Berlin (dpa) - Die Grünen-Chefin Claudia Roth sieht nach dem Scheitern von Rot-Grün in Berlin keinen Anlass zu einem Kursschwenk ihrer Partei in Richtung CDU.

«Jetzt in Schwarz-Grün-Fantasien zu schwelgen, wäre der falsche Weg», sagte Roth der «Neuen Osnabrücker Zeitung» (Samstag). Von Berlins SPD-Regierungschef Klaus Wowereit lasse sie sich die Perspektive auf einen sozial-ökologischen Politikwechsel 2013 im Bund «nicht kaputtmachen».

Die rot-grünen Koalitionsgespräche in Berlin waren am Mittwoch schon in der ersten Runde an Meinungsverschiedenheiten zum Weiterbau der Stadtautobahn A100 gescheitert.

Den Appell von SPD-Chef Sigmar Gabriel, die Grünen sollten ihre Verkehrspolitik auf Realitätstauglichkeit überprüfen, wies Roth zurück. «Die Äußerungen von Gabriel zeigen deutlich, wie dringend es starke Grüne gerade neben einer Benzin- und Beton-SPD braucht.»

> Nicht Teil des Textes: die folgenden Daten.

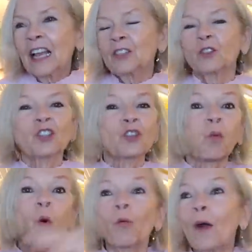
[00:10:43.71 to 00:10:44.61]
You can
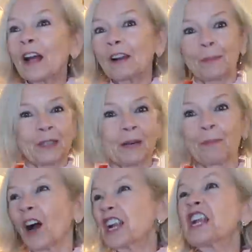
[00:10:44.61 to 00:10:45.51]
just walk around Liberty,
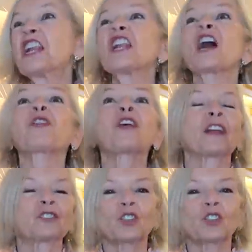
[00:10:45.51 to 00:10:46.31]
buy nothing,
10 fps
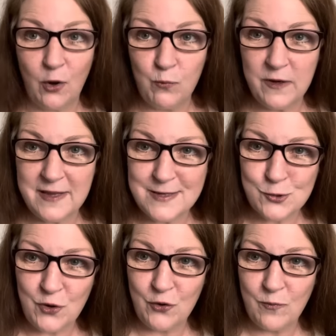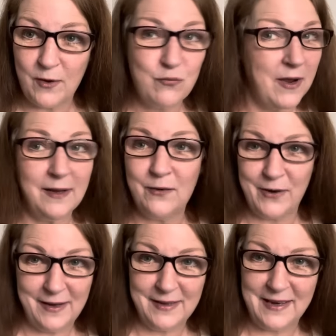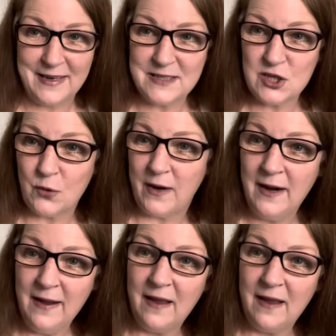on with this room. It really, really needs doing.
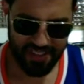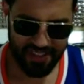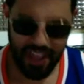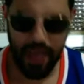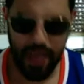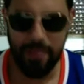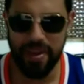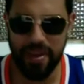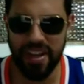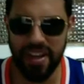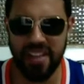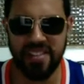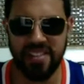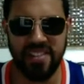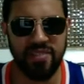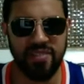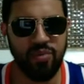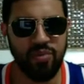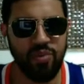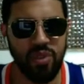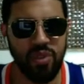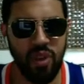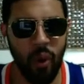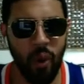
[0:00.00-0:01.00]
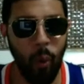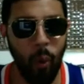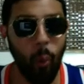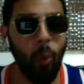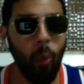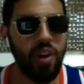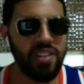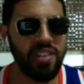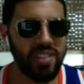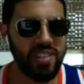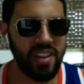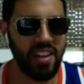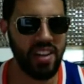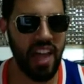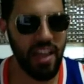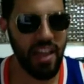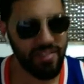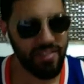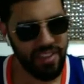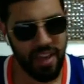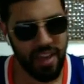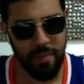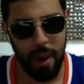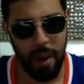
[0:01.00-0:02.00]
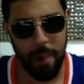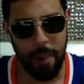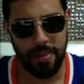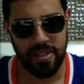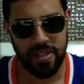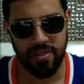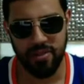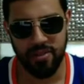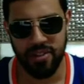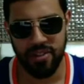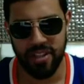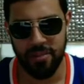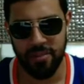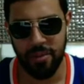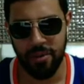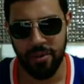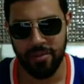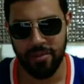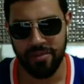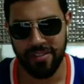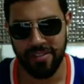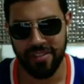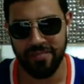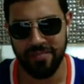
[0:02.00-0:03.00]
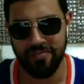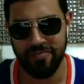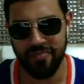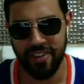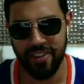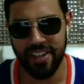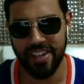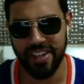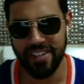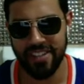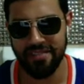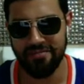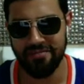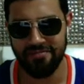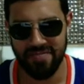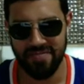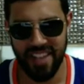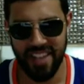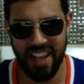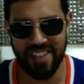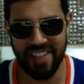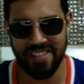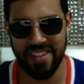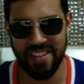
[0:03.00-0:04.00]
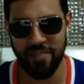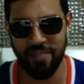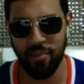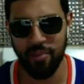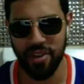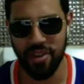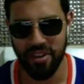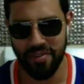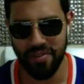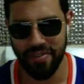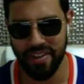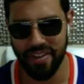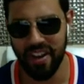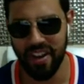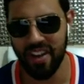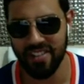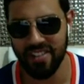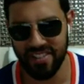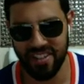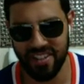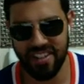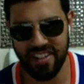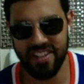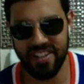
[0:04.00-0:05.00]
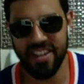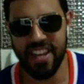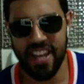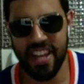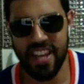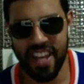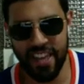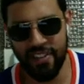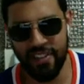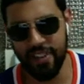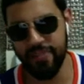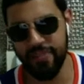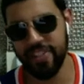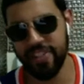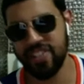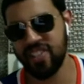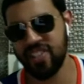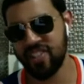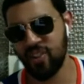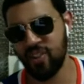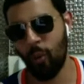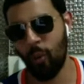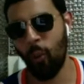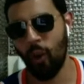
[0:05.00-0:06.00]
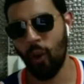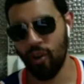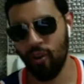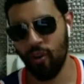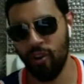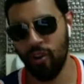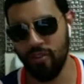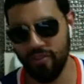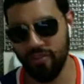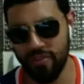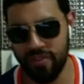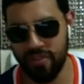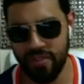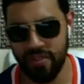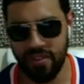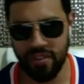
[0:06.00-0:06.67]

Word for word: I mean, this is a once in a lifetime opportunity, bro, to fucking tag team with your fiance, even if it's just a one off.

Die Grünen-Chefin sieht nach eigenen Angaben in der aufstrebenden Partei der Piraten keine Gefahr, sondern willkommene Konkurrenz. Die Grünen hätten das junge Thema Internet «nicht verschlafen». Sie sollten aber die Frage der Bürgerrechte stärker in den Vordergrund rücken und sich daran erinnern, «knallgrün zu bleiben». Die Piraten hätten sicher auch ein Bedürfnis nach Neuem befriedigt mit ihrem kreativen Wahlkampf, sagte Roth.

Nach dem Erfolg bei der Berlin-Wahl kam die Piratenpartei auch beim jüngsten ARD-Deutschlandtrend bundesweit auf acht Prozent Zustimmung.